### Your instructions
Where a line below contains "Verbatim", count it. Reply with the total only.

★ ★ ★

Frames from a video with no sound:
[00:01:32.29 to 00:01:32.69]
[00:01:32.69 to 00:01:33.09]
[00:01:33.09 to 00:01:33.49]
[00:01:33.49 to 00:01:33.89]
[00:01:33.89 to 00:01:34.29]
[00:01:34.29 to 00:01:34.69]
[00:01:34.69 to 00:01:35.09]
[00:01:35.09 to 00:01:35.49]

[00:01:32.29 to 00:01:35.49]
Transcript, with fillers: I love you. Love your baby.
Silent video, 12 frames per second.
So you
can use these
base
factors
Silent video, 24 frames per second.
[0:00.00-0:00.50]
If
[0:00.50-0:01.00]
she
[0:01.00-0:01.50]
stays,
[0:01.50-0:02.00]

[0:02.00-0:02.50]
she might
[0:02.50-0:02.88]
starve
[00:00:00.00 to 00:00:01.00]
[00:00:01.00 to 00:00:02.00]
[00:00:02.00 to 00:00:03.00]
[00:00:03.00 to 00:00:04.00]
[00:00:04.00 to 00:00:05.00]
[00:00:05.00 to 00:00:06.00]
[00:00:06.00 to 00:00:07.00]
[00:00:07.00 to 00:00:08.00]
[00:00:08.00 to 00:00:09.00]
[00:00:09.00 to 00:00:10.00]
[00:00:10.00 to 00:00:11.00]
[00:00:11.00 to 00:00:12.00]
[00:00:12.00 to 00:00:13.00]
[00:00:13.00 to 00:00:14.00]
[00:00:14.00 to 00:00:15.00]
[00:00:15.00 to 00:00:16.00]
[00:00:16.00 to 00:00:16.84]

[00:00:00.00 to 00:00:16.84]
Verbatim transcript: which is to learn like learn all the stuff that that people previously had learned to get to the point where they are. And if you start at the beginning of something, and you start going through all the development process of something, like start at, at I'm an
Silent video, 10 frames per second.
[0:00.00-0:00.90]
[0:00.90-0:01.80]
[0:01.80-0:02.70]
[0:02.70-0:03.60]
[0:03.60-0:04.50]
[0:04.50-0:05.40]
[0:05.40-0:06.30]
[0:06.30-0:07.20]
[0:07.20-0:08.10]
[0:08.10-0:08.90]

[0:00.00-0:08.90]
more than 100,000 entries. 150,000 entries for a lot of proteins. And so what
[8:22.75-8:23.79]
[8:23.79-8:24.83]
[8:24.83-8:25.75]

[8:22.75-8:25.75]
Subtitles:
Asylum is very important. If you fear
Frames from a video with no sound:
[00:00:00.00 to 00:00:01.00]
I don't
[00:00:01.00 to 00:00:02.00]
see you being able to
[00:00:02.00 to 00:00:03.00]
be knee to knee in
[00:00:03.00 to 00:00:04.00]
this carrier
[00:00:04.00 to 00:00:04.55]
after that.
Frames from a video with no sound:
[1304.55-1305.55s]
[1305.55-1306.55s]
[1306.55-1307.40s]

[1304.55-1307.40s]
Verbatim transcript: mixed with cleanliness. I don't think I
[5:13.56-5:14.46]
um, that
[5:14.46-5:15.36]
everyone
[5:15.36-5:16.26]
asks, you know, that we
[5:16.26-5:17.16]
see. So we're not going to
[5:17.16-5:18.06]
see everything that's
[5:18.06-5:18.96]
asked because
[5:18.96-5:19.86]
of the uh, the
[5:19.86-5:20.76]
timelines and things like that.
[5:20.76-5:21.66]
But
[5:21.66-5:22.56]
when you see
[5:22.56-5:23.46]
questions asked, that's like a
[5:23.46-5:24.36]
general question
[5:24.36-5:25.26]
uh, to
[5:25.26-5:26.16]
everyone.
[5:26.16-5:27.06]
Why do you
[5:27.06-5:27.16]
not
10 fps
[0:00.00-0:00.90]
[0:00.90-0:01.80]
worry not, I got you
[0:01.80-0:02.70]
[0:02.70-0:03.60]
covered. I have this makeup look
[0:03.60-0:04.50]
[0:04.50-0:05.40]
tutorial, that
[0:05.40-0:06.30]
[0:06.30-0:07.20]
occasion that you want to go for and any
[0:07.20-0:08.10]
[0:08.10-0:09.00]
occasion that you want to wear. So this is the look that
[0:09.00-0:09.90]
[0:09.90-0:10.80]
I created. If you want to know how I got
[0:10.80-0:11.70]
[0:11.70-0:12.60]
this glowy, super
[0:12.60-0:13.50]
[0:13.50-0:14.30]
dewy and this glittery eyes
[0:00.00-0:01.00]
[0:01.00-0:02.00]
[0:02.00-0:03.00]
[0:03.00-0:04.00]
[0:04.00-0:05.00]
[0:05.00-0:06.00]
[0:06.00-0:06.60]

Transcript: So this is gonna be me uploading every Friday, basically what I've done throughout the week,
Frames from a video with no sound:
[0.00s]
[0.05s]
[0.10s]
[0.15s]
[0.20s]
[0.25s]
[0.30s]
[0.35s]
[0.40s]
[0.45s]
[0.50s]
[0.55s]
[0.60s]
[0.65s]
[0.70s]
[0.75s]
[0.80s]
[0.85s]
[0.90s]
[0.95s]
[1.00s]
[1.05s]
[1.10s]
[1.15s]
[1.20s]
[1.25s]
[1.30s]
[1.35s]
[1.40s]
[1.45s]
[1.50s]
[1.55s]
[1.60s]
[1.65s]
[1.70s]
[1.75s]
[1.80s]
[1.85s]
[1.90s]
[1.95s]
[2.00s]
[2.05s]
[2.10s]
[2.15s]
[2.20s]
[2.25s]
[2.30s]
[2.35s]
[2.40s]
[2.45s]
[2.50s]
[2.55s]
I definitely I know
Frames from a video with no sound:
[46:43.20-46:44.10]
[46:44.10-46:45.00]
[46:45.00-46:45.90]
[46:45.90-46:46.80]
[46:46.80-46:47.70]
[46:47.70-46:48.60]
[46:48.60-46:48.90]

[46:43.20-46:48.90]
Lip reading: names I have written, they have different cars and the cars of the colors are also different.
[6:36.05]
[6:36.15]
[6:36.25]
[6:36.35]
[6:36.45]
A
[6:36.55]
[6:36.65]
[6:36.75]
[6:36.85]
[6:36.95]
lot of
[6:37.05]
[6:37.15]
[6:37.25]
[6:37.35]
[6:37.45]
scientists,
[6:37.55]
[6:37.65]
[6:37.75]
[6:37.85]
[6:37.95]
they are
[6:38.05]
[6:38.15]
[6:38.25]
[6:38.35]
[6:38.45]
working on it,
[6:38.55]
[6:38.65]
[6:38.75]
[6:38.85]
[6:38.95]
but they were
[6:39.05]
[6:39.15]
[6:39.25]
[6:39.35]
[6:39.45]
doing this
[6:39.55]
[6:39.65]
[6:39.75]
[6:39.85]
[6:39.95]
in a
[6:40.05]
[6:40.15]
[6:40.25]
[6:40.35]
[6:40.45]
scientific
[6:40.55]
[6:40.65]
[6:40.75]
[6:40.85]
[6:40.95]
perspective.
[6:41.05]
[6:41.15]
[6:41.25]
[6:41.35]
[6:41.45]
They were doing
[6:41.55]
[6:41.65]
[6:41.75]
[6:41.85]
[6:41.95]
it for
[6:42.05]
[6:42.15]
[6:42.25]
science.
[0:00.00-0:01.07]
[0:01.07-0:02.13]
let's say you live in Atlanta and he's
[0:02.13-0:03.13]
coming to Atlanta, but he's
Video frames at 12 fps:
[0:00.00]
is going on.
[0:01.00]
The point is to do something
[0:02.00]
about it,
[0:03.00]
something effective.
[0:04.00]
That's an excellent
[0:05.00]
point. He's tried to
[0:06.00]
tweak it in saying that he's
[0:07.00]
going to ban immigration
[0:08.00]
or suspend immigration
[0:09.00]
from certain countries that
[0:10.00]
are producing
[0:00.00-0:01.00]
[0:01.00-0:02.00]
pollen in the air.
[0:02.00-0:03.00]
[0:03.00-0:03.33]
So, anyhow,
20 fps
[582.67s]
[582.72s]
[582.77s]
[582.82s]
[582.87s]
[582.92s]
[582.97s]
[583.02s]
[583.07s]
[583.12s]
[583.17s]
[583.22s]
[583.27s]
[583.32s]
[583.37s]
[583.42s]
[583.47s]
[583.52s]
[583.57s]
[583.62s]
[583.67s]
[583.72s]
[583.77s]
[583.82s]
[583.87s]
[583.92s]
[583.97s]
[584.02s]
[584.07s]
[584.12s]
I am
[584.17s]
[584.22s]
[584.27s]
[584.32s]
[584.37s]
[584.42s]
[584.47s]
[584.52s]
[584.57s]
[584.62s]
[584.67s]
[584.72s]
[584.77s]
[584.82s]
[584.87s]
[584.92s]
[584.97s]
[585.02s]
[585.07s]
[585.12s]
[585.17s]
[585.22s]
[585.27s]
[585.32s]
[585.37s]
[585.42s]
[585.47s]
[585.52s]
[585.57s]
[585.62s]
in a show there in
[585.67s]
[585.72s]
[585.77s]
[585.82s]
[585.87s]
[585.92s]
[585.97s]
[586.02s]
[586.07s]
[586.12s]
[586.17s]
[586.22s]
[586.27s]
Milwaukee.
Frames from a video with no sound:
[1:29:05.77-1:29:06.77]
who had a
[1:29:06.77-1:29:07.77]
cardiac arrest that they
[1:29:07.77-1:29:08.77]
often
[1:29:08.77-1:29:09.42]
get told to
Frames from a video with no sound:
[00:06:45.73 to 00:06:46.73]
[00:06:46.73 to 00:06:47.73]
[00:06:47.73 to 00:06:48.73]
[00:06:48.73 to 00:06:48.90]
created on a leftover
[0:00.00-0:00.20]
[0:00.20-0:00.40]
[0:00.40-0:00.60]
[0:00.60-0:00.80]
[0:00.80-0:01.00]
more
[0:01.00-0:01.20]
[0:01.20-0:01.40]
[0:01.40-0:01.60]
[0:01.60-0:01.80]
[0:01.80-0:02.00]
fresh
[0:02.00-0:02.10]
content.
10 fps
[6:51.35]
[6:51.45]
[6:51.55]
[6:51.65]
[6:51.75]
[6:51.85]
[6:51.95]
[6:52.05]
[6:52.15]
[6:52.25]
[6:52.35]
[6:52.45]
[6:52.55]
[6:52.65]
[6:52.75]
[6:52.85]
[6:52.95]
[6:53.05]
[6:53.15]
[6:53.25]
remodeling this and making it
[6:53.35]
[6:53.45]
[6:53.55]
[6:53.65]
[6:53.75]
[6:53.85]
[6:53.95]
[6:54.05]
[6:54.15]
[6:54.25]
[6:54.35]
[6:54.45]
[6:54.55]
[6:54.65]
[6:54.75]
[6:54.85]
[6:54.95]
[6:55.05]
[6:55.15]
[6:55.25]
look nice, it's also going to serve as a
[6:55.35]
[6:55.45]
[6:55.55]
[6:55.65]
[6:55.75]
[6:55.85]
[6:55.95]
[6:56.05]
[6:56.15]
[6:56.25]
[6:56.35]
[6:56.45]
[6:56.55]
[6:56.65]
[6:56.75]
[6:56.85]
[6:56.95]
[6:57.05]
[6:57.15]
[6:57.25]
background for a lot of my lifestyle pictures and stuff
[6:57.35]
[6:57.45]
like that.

★ ★ ★

### Reply
2